··· Supplied records
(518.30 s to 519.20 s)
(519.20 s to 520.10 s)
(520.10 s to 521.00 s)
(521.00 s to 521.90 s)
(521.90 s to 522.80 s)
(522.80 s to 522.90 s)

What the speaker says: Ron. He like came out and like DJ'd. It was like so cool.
······
··· Supplied records
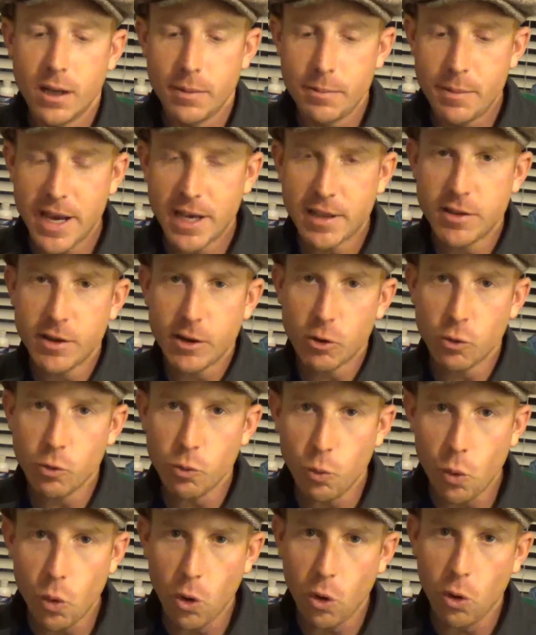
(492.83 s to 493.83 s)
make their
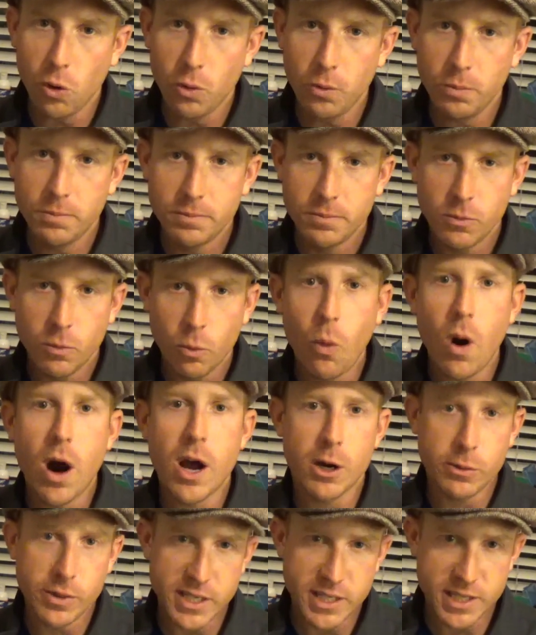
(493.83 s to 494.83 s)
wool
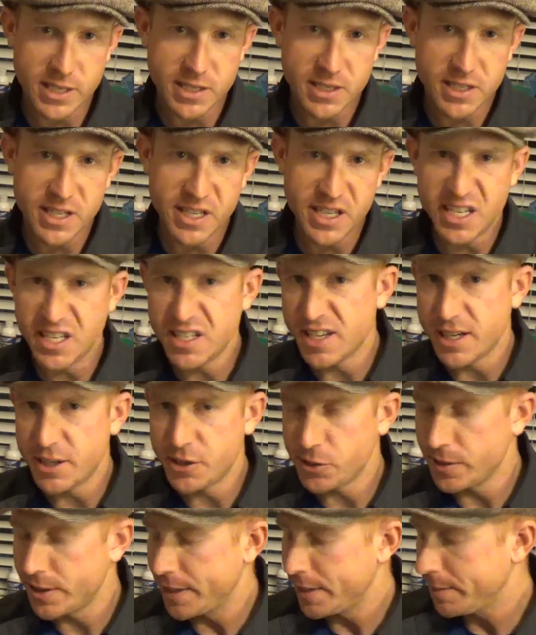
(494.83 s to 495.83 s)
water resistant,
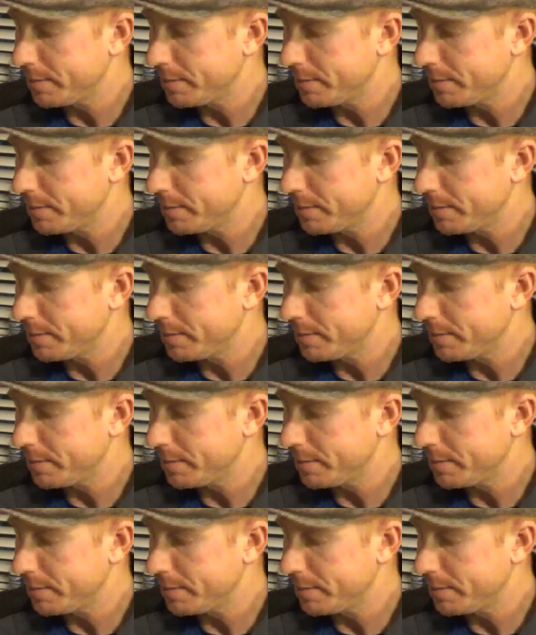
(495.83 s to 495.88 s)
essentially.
······
··· Supplied records
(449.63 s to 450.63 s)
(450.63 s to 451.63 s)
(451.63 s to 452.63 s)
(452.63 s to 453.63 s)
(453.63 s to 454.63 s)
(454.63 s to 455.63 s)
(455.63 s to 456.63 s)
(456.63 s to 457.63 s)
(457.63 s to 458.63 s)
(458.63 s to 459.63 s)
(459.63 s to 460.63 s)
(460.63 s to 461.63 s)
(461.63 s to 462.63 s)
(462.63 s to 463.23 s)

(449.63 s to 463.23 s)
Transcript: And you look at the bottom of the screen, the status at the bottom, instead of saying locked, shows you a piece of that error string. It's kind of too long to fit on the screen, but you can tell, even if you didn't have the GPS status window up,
······
Return, with no change at all, every line in the entries above from the line containing "(454.63 s to 455.63 s)" through the line containing "Transcript: And you".

Task result -
(454.63 s to 455.63 s)
(455.63 s to 456.63 s)
(456.63 s to 457.63 s)
(457.63 s to 458.63 s)
(458.63 s to 459.63 s)
(459.63 s to 460.63 s)
(460.63 s to 461.63 s)
(461.63 s to 462.63 s)
(462.63 s to 463.23 s)

(449.63 s to 463.23 s)
Transcript: And you look at the bottom of the screen, the status at the bottom, instead of saying locked, shows you a piece of that error string. It's kind of too long to fit on the screen, but you can tell, even if you didn't have the GPS status window up,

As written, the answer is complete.